• **WHAT YOU HAVE TO DO**:
In the copy you make of the entries, no picture should appear, and every word must match.

• **PROVIDED ENTRIES**:
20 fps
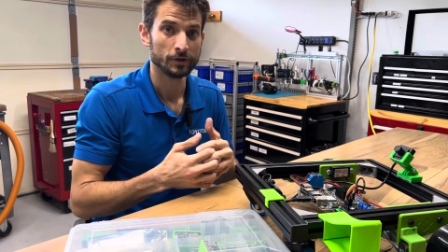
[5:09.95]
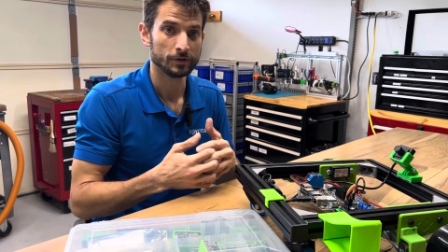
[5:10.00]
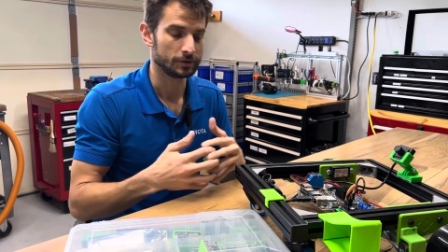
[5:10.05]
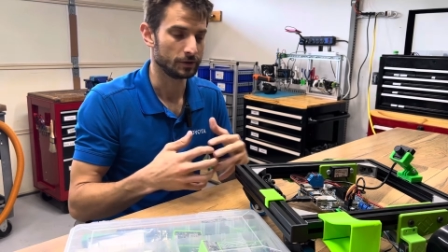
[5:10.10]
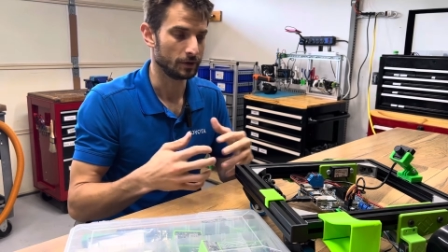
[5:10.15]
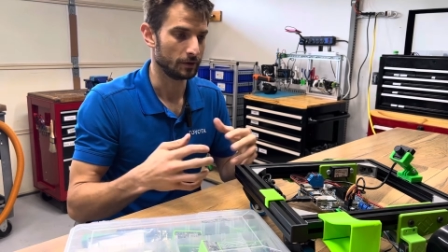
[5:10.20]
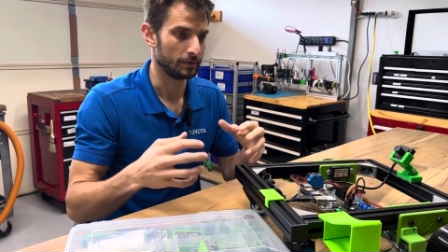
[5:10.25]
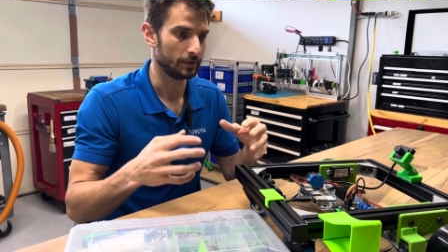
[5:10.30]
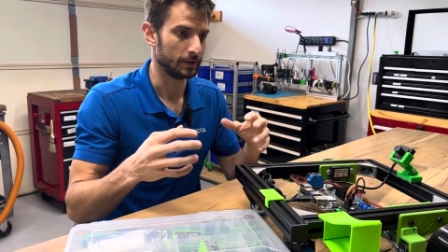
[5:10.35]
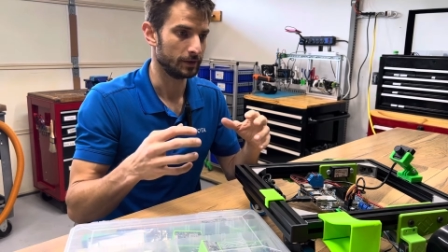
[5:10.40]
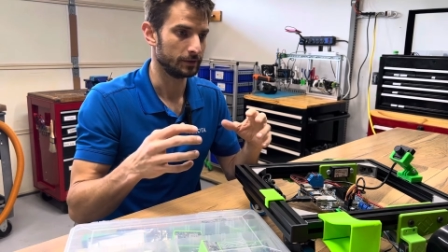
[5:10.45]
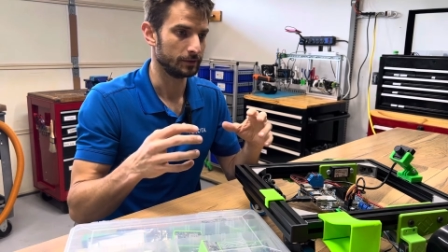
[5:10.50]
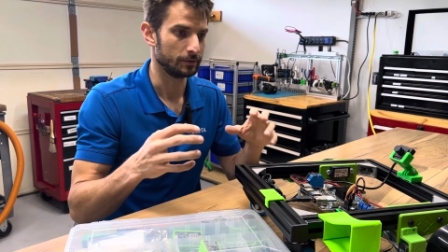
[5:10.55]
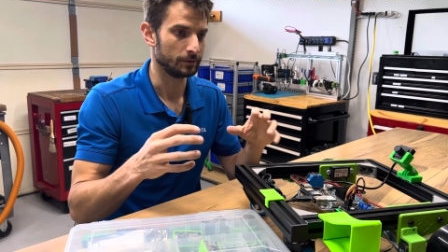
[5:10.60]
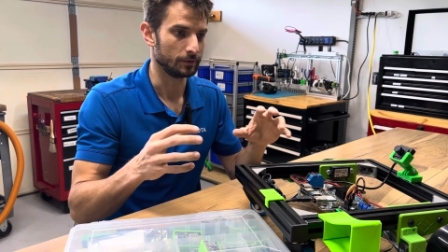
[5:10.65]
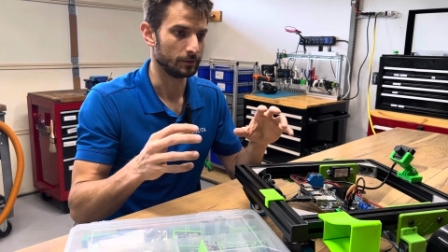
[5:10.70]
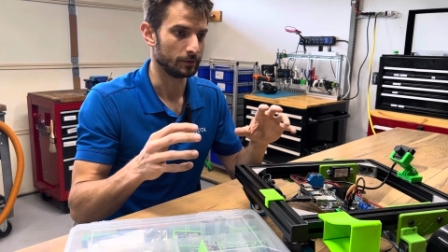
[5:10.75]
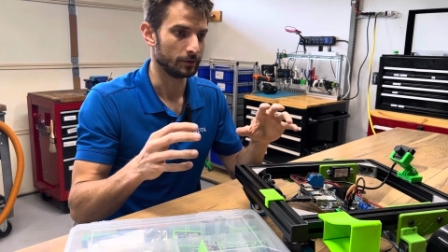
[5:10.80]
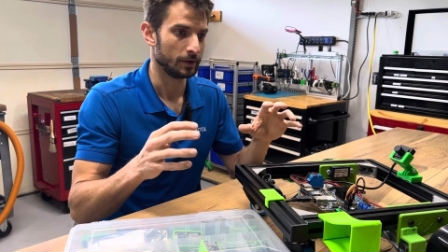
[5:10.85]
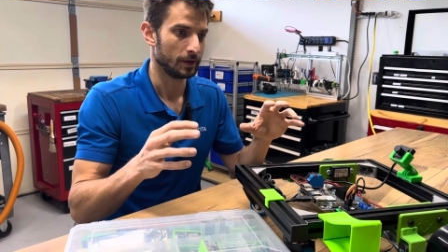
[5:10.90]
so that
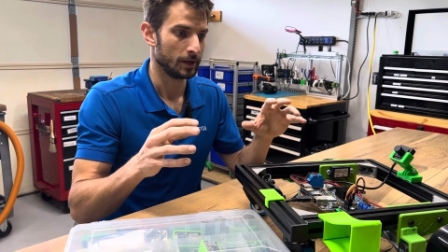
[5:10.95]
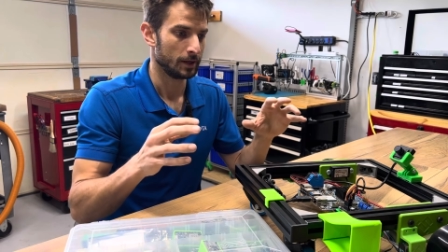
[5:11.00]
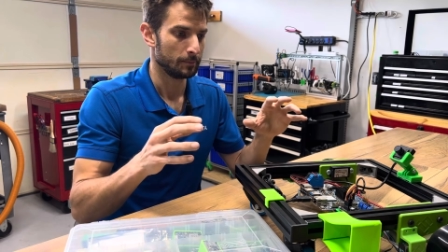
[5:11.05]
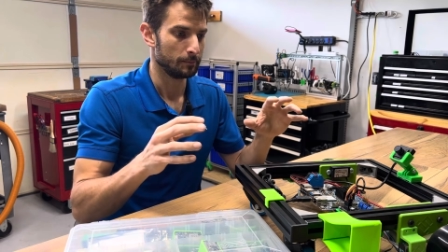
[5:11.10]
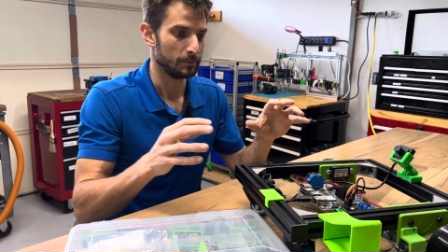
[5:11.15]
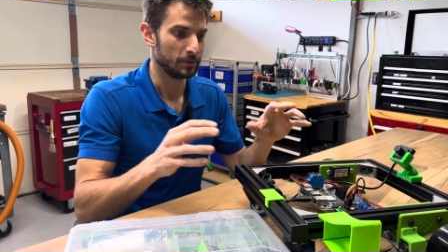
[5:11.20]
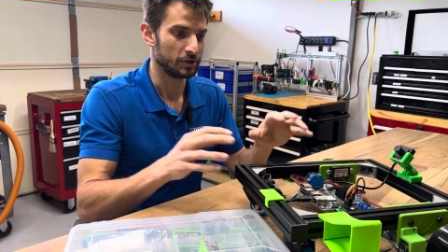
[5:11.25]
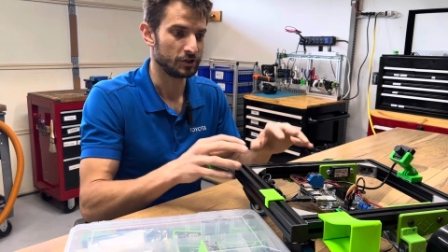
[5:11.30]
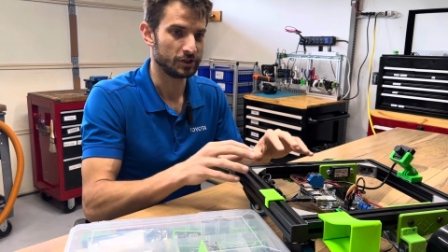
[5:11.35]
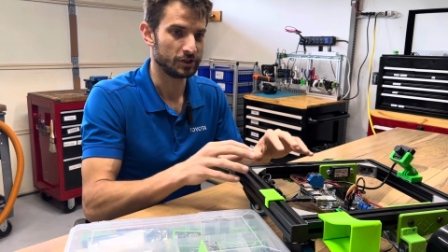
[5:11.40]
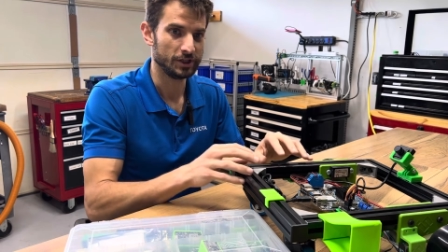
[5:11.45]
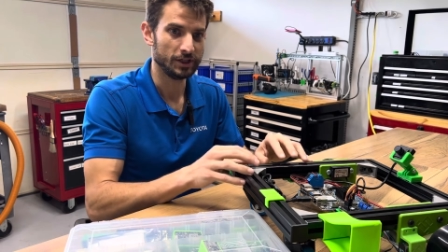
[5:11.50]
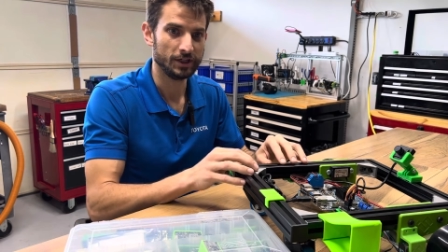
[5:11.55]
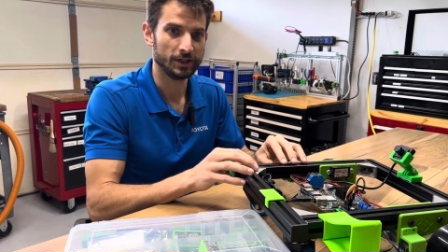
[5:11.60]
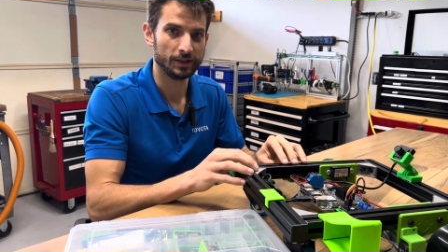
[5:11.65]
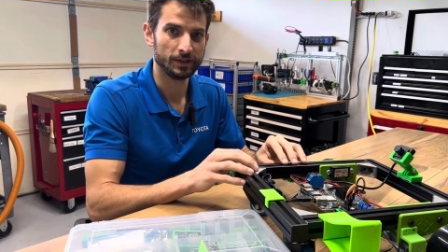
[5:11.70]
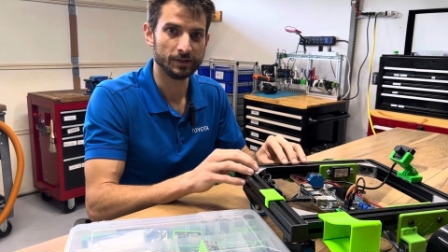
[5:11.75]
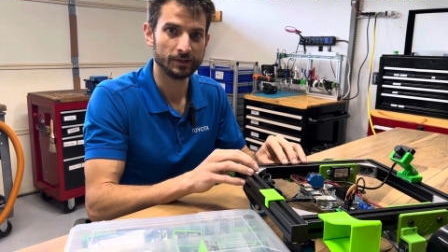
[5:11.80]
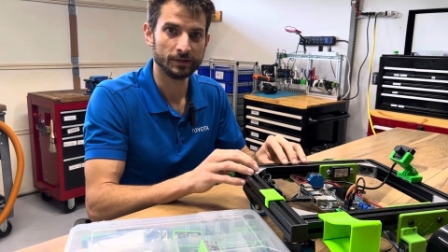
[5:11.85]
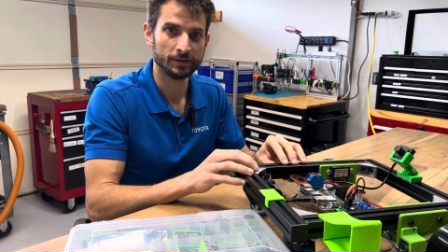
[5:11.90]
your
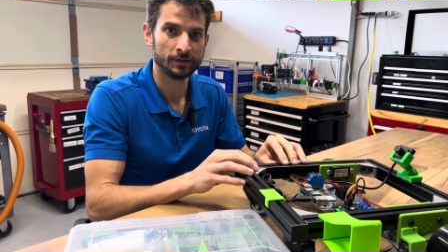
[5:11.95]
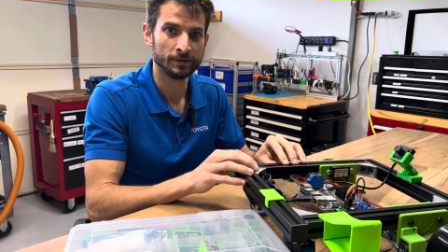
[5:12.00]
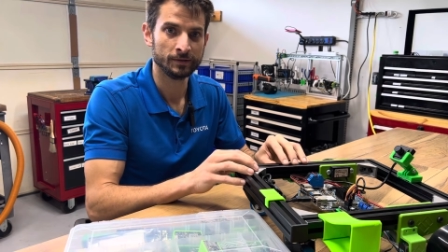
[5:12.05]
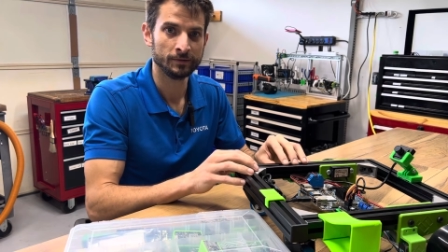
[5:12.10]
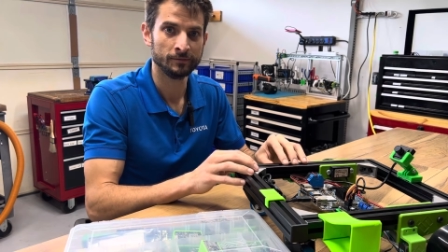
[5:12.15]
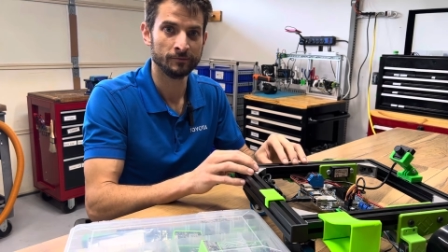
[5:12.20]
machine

• **PROBLEM SOLUTION**:
20 fps
[5:09.95]
[5:10.00]
[5:10.05]
[5:10.10]
[5:10.15]
[5:10.20]
[5:10.25]
[5:10.30]
[5:10.35]
[5:10.40]
[5:10.45]
[5:10.50]
[5:10.55]
[5:10.60]
[5:10.65]
[5:10.70]
[5:10.75]
[5:10.80]
[5:10.85]
[5:10.90]
so that
[5:10.95]
[5:11.00]
[5:11.05]
[5:11.10]
[5:11.15]
[5:11.20]
[5:11.25]
[5:11.30]
[5:11.35]
[5:11.40]
[5:11.45]
[5:11.50]
[5:11.55]
[5:11.60]
[5:11.65]
[5:11.70]
[5:11.75]
[5:11.80]
[5:11.85]
[5:11.90]
your
[5:11.95]
[5:12.00]
[5:12.05]
[5:12.10]
[5:12.15]
[5:12.20]
machine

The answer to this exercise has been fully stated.